(Originally Published Friday, December 30, 2011 – Blogger: One Daughter’s Point of View)
Today I took a walk back in time in Lewisville, NC.
Our DAR Chapter has been working with the Lewisville Historical Society regarding their grant application from NSDAR. The grant will be used to help restore the Nissen House and I wanted to take a closer look at this project that has generated so much interest among some of our members.
The Nissen House was saved from demolition when it was moved to a new site by the Lewisville Historical Society in 2009. The home once stood on the main street in Lewisville, and was home to the Nissen Family who owned and operated businesses such as a grist mill and the Nissen Wagon Works.
The three-story structure features Italianate and Greek Revival architecture and is one of the few surviving examples of these 19th century architectural styles in Forsyth County and North Carolina according to the Lewisville Historical Society. The house has eight large rooms and eight fireplaces, with many original materials still intact.
The Lewisville Historical Society plans to restore the home to it’s original design and make it a functional space for meetings and the sharing of local history. The story of its owners is in many ways a story of growth and advancement in our area of North Carolina.
Following is information provided about the Nissen Family by the Lewisville Historical Society.
The house was built by George Elias Nissen (1839-1913) who was the owner of large tracts of land, a saw mill and grist mill in the Lewisville Township in the 1870s-1880s. George Elias Nissen was the son of John Philip Nissen who founded the Nissen Wagon Works in 1834.
Nissen Wagon Works was one of the most important early industries in the Piedmont region of North Carolina.
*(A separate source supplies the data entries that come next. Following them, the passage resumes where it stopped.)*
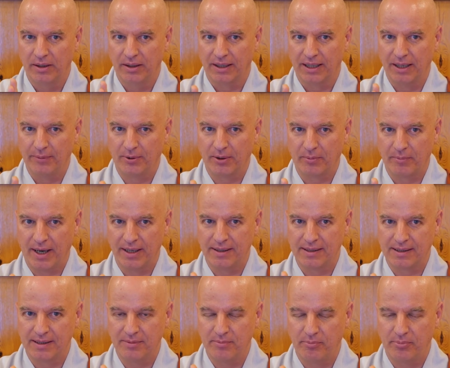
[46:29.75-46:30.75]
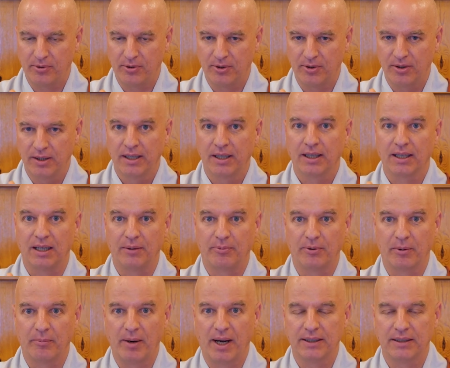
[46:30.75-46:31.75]
Keep your mind simple, keep
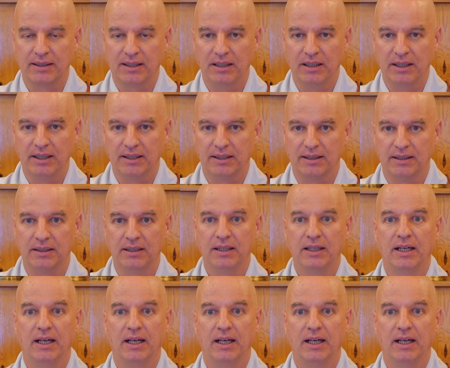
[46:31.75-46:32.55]
your mind clear.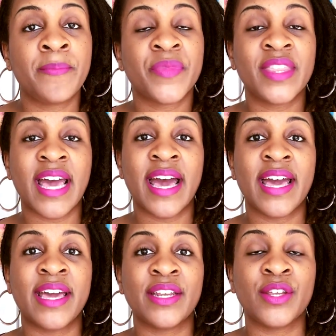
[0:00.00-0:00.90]

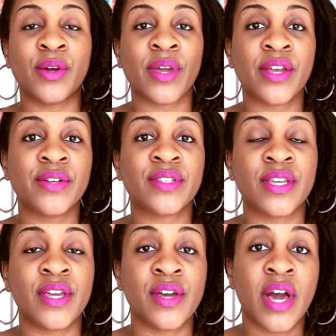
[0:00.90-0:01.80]
that, here's
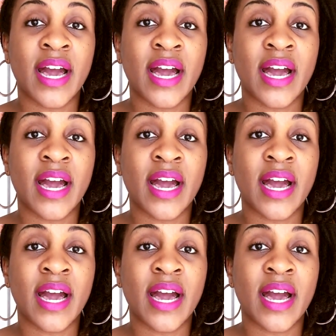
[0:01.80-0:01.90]
the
The Nissen family set innovative standards in the early business community, dating back to the late 1770s in the Moravian settlement of Salem, where Tycho Nissen (George Nissen’s great-grandfather) was the town wagon maker.
In the 1870 and 1880 census, George Nissen was living in the Lewisville Township with his family where he was the largest land owner with 1,700 acres. The Laugenour-Nissen Sawmill was located on the property which is today’s Lewisville Town Square, owned and operated by Nissen and his brother-in-law, Lewis Laugenour. Nissen’s grist mill in Lewisville was the 4th largest industry in Forsyth County in 1870, with J.P. Nissen Wagon Works ranked as the 3rd largest industry. In 1880, George Nissen was the census enumerator in the Lewisville Township.
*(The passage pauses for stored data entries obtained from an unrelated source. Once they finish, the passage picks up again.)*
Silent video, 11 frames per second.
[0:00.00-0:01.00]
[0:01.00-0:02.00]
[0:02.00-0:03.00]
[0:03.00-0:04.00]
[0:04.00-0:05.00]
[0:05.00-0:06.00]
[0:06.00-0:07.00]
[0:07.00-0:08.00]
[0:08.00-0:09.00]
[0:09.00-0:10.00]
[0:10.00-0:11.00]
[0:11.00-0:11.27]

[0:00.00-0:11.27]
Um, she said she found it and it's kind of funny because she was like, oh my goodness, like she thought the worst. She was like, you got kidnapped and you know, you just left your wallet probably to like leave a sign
Nissen Wagons were known for their superior quality and sound workmanship, and were instrumental in the development of the textile and tobacco industries in Piedmont North Carolina, transporting raw materials and manufactured products.
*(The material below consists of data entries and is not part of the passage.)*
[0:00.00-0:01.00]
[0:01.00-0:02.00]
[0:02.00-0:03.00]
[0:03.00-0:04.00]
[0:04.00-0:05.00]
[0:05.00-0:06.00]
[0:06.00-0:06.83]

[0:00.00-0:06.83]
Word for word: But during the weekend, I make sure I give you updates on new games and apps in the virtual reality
George Nissen operated the family wagon business from 1874-1910 as the George E. Nissen Wagon Works. The business was located on a 600 acre tract of land in the Waughtown area of Forsyth County, producing thousands of hand built wagons during his leadership of the company. Nissen Wagon Works manufactured wagons for 91 years (1834-1925), selling wagons throughout the United States and abroad.
In 1925, brother William M. Nissen sold the Nissen Wagon Works business for one million dollars and built the eighteen-story Nissen Building on 4th Street in Winston-Salem, the first air conditioned office building in North Carolina. Today, the Nissen Building is restored as a residential structure and listed on the National Register of Historic Places.
As I walked though the house today, I thought of the family that once occupied this home. Their industry in a different day and age; the oil lamps that may have set on a desk while they wrote a letter or did their school studies; the rocker that may have set on the second floor balcony as someone fanned themselves to cool off in the hot humid Carolina summer at dusk.
Never did they imagine someone would roam their home to learn about local history, old architecture, or industrialization in a prior century – and then go home and sit in front of some contraption called a laptop, sipping on a mocha, and write about their home and way of life.
Wonder what someone will make of my history one day.